Several studies have proven that the kidneys can be damaged from sleep apnea.
Several recent studies and reports prove that the kidneys are adversely affected by sleep apnea. These include:
- In a Taiwanese study from 2016, evidence for a connection between reduced blood oxygen and injuries to the kidneys was found.
- Research in 2008 and published in the Amerian Journal of Kidney Disease revealed sleep problems among kidney disease patients who use hemodialysis. More than half of the patients who use hemodialysis report sleep problems. Some wake up too early, and others have excessive daytime sleepiness.
- Secondary Nocturnal Enuresis or SNE has a connection with sleep apnea. Also known as bedwetting, SNE happens in adults who can control their bladders in the daytime but have difficulties as they sleep.

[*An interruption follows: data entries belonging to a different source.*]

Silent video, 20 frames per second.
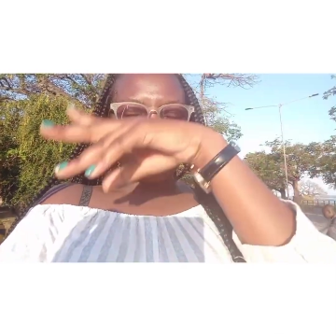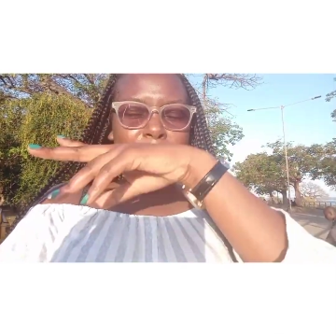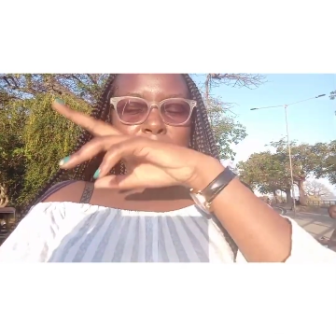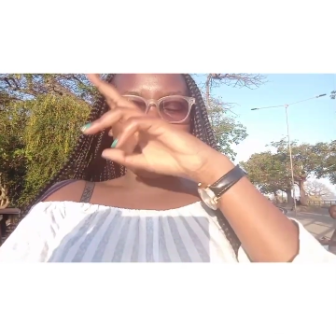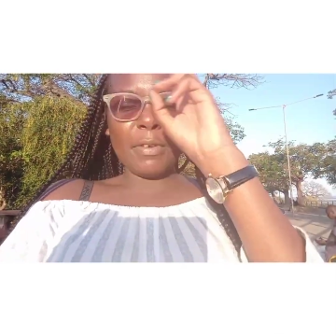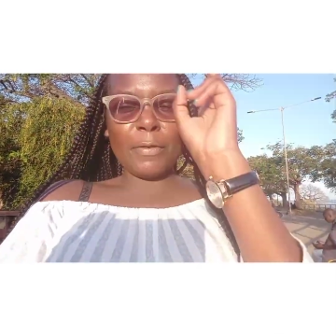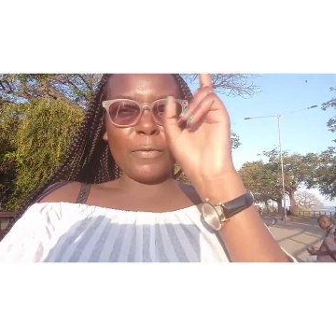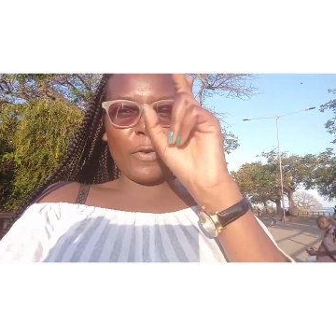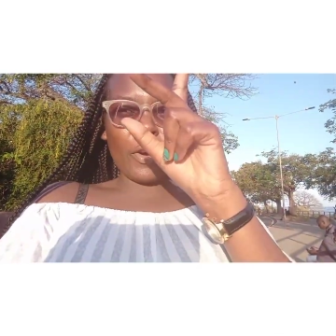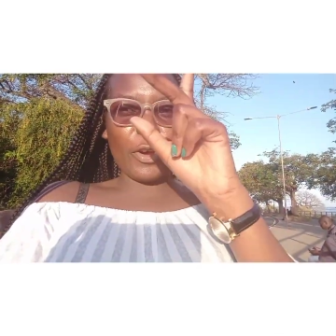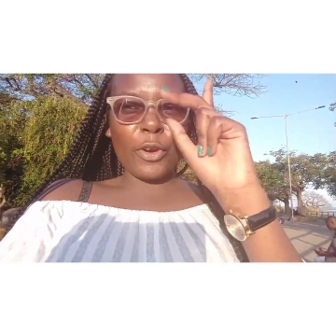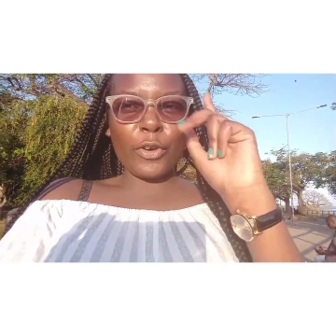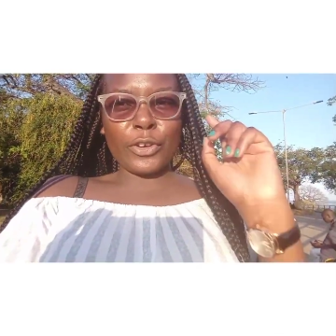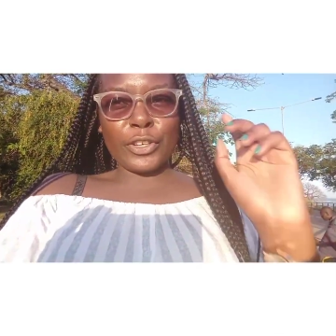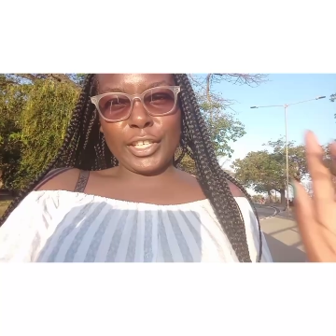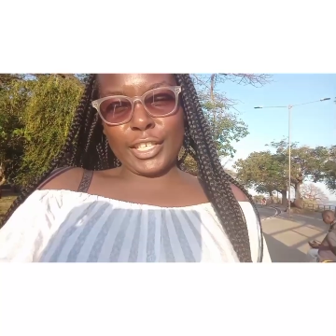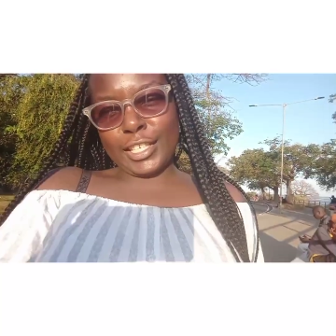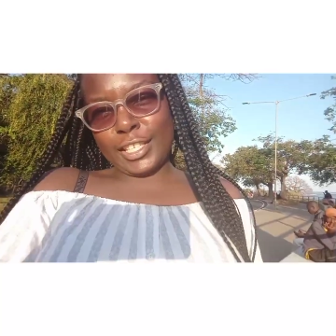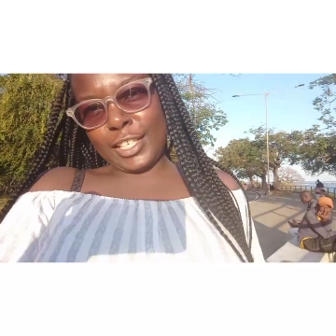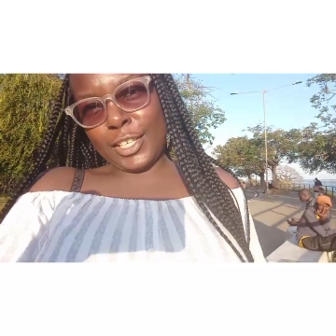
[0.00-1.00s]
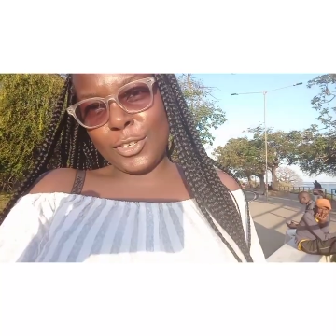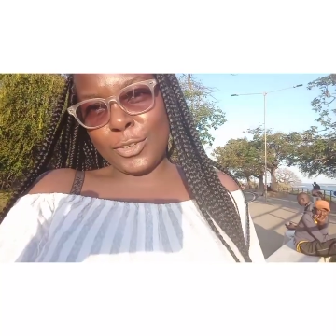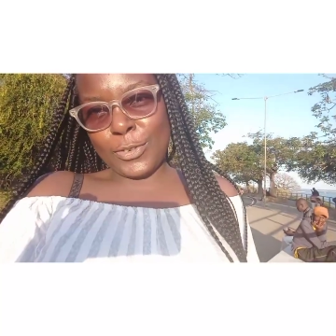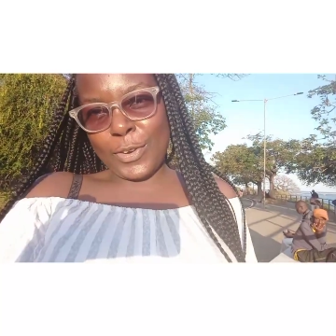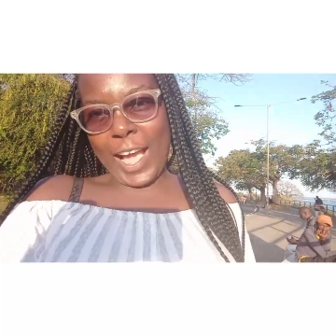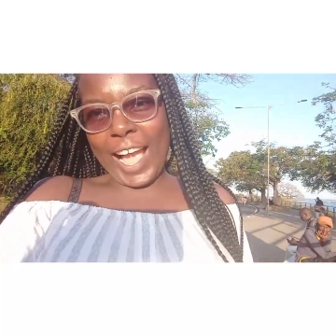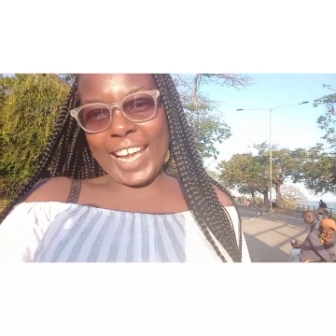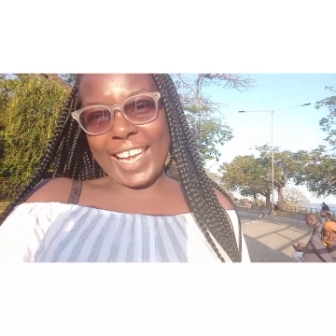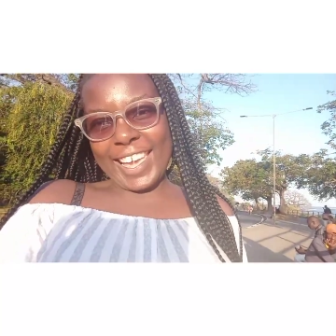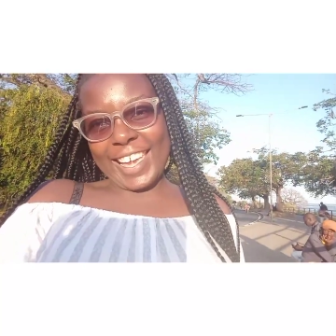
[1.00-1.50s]
before you continue,
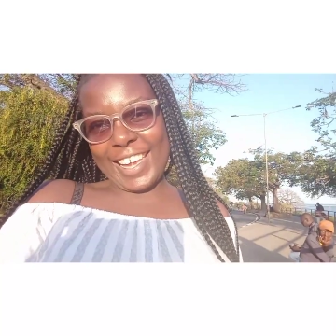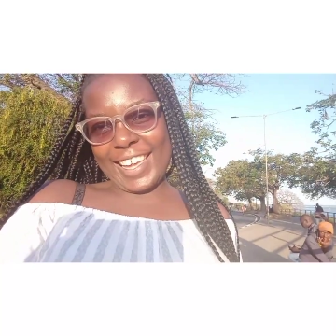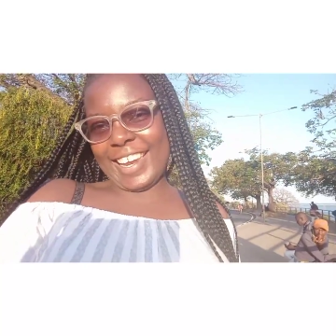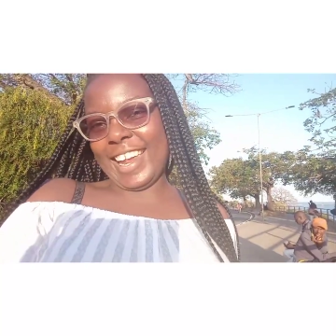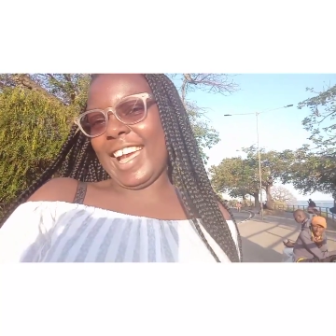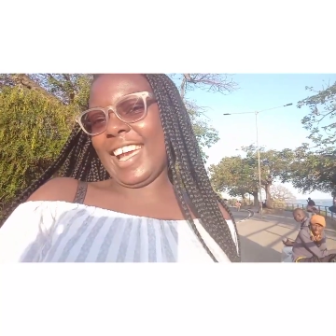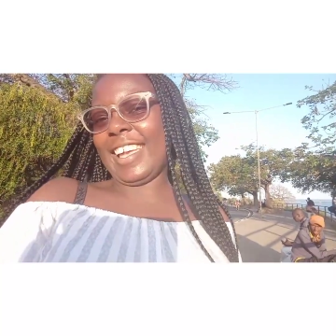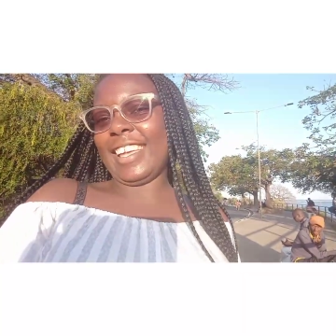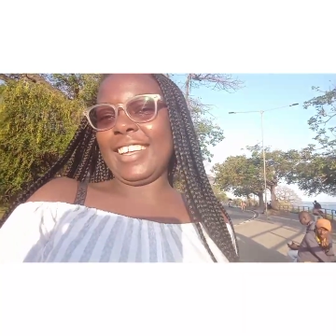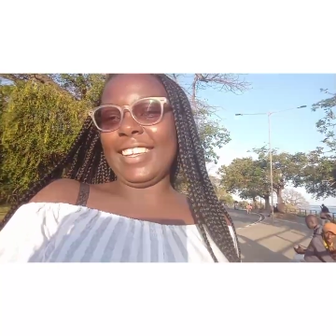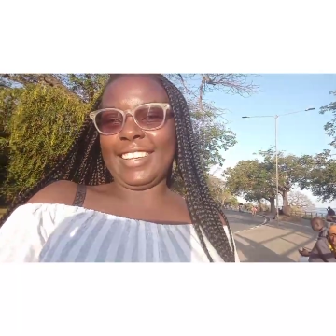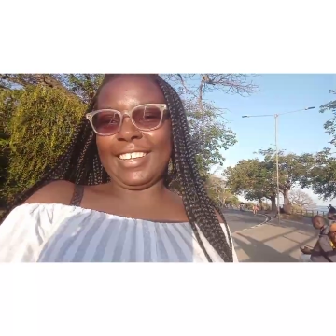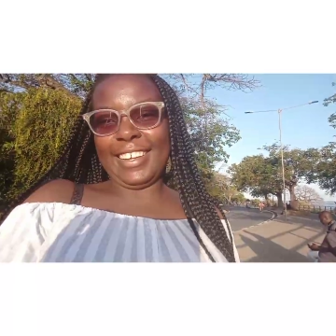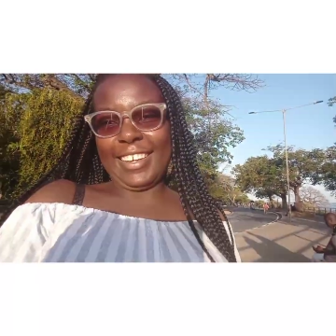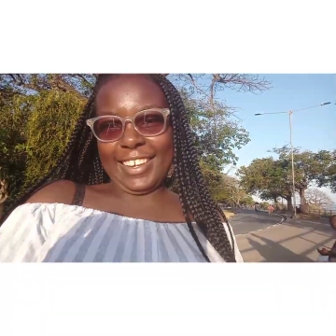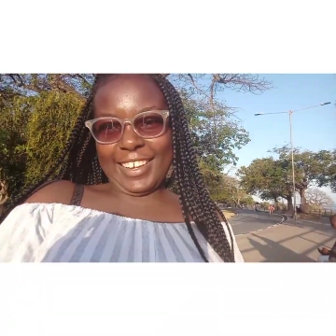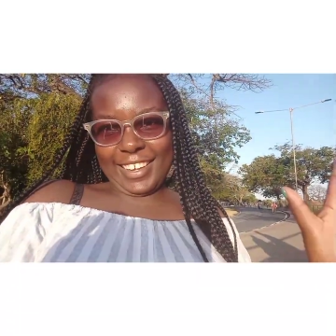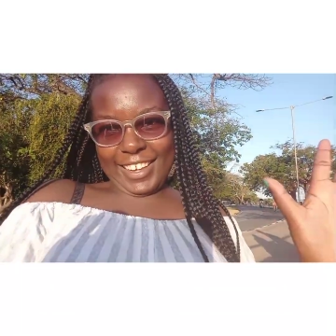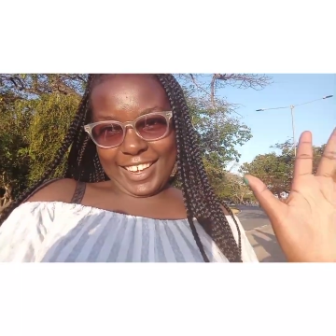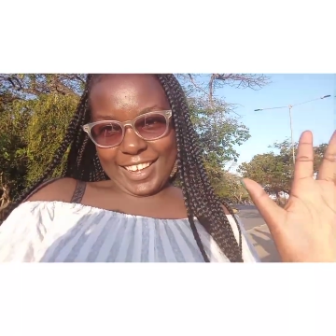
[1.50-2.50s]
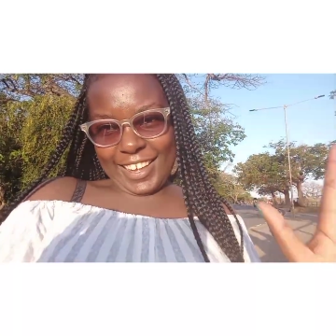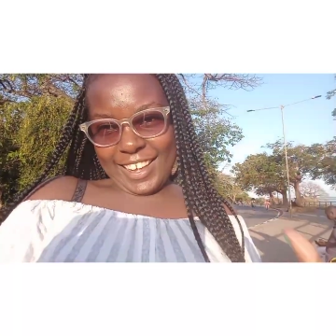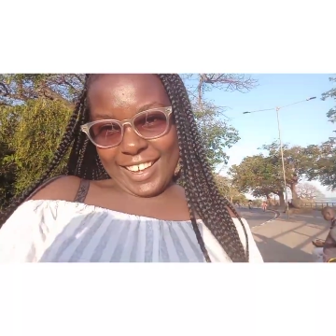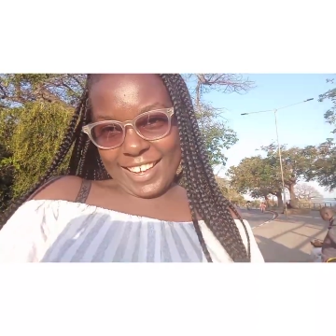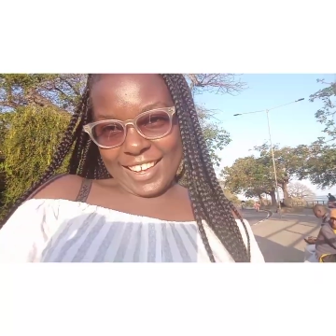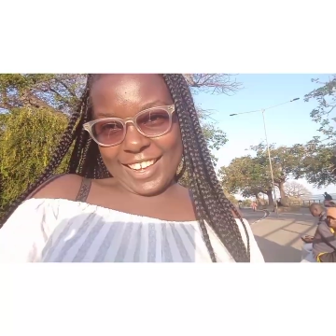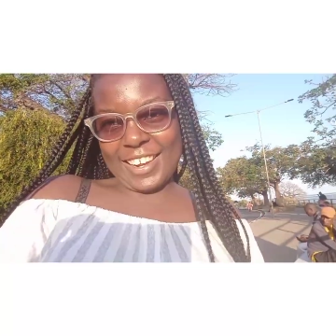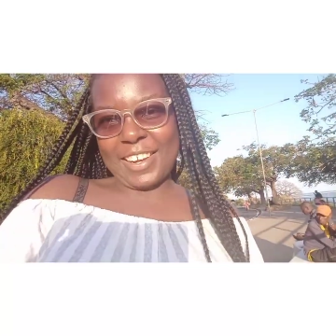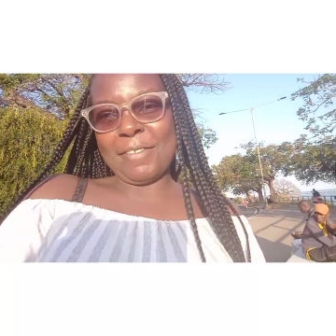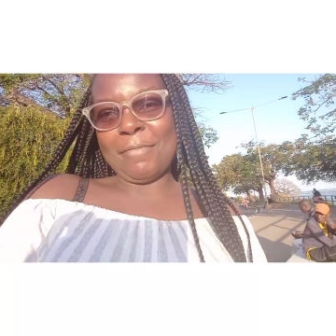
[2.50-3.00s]
again I
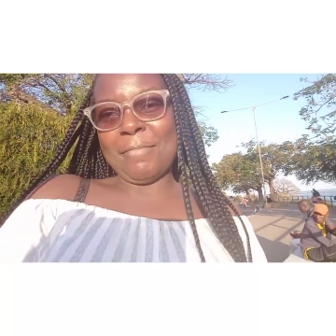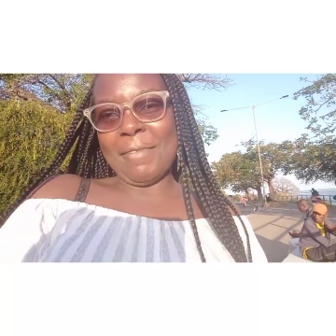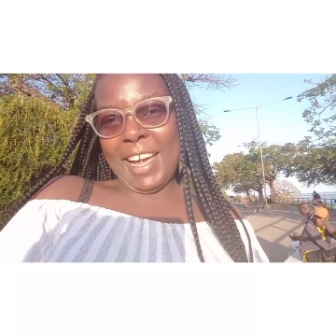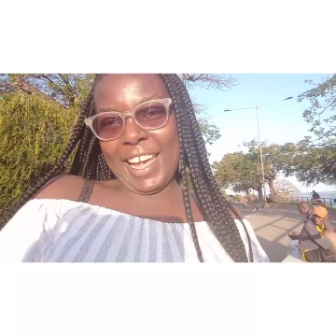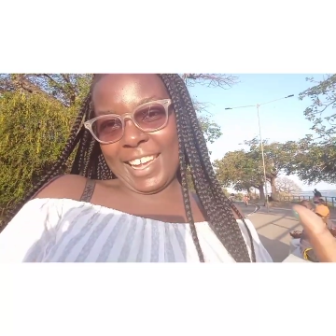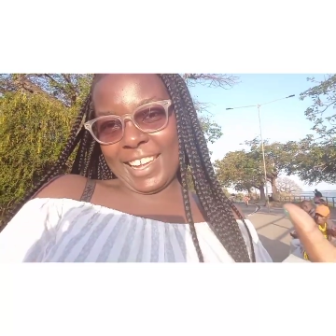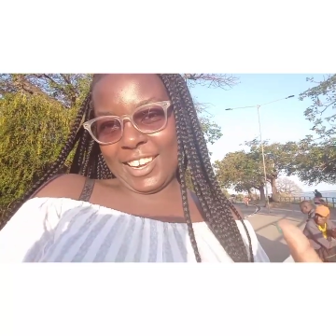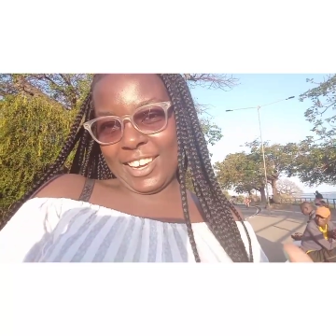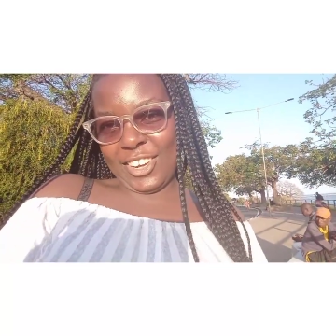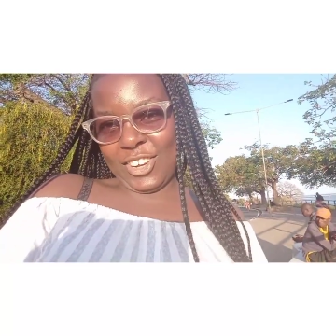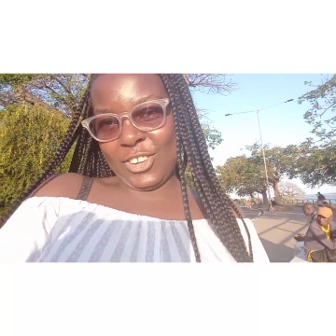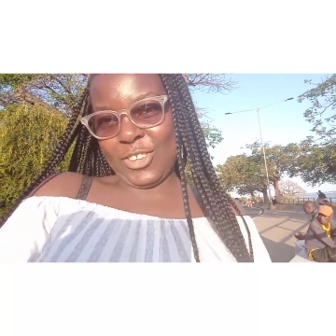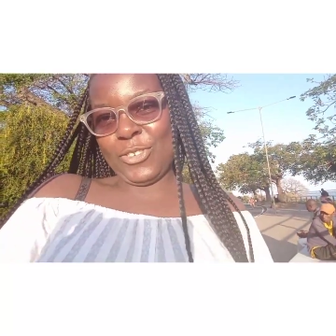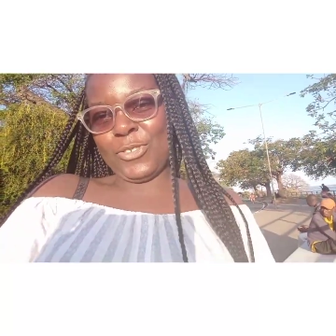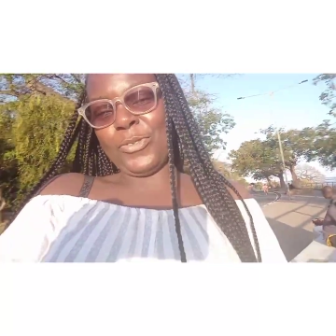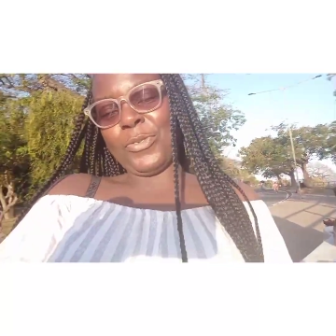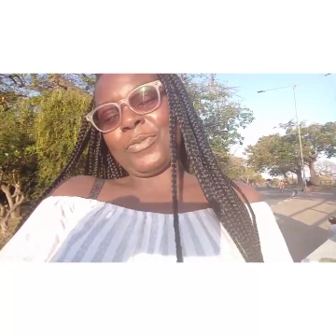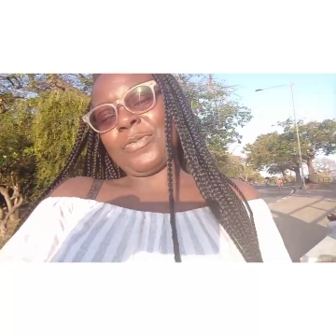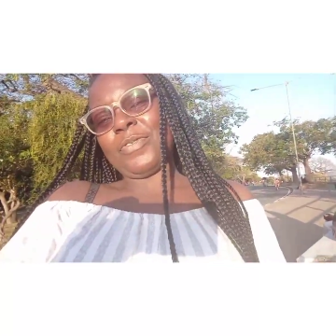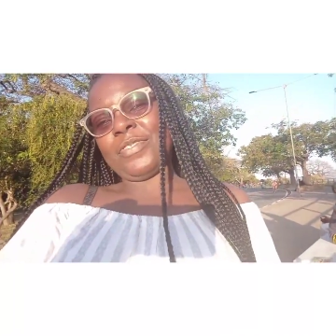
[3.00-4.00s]
remind you,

SNE is caused by different problems, and two are snoring and obstructive sleep apnea.
- Untreated kidney disease and sleep disorders increase blood pressure. Uncontrolled high blood pressure can lead to cardiovascular disease, stroke, and other health conditions. The kidney’s job is to preserve good blood pressure, and a lack of filtration of the blood by the kidneys and a lack of sleep will lead to hypertension.
- Diabetes is also a link between kidney dysfunction and poor sleep. Diabetes is the leading cause of kidney disease, and almost one-fourth of all diabetics suffer from reduced kidney health.
- Studies led by Dr. McMullan and published in Kidney International proves that those with advanced CKD suffer from sleep disturbances. Because of CKD, there are reversals in day and night sleep patterns, trouble falling asleep, broken sleep cycles cause by sleep apnea and restless leg syndrome. Sleep deprivation results in a decline in kidney function as evidenced by data from health studies.